● WHAT YOU WILL DO:
Give the data again exactly, stopping after the "[00:00:01.60 to 00:00:01.80]" line.

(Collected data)

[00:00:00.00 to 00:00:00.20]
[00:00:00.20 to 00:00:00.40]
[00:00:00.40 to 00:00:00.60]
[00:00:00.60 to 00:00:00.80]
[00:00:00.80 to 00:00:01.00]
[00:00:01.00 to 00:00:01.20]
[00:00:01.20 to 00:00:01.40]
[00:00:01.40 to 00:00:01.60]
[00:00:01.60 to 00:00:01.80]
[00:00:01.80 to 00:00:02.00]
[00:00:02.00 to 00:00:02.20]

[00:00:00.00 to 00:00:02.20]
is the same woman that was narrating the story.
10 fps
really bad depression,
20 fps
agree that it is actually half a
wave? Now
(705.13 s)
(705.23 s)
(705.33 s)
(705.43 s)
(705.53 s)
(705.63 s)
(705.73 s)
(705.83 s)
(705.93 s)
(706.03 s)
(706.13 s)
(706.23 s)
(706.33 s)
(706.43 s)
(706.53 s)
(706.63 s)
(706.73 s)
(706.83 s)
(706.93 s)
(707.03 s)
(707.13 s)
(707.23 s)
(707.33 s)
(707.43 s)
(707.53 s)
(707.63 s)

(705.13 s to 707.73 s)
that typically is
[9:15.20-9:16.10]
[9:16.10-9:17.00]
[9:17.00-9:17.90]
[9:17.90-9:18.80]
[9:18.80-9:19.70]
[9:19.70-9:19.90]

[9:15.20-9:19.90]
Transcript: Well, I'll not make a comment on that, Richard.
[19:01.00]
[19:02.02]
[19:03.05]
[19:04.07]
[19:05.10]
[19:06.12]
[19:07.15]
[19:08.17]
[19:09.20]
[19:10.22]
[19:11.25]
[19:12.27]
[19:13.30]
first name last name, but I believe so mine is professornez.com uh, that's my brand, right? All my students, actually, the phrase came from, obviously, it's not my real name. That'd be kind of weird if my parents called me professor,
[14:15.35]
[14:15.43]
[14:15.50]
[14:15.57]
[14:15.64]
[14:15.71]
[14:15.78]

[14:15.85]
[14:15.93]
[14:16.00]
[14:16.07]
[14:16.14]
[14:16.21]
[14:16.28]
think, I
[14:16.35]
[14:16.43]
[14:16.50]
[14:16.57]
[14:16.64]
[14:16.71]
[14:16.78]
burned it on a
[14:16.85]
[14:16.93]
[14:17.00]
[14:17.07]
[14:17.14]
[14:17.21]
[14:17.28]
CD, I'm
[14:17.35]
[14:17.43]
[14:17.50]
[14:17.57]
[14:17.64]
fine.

● RESPONSE AREA:
[00:00:00.00 to 00:00:00.20]
[00:00:00.20 to 00:00:00.40]
[00:00:00.40 to 00:00:00.60]
[00:00:00.60 to 00:00:00.80]
[00:00:00.80 to 00:00:01.00]
[00:00:01.00 to 00:00:01.20]
[00:00:01.20 to 00:00:01.40]
[00:00:01.40 to 00:00:01.60]
[00:00:01.60 to 00:00:01.80]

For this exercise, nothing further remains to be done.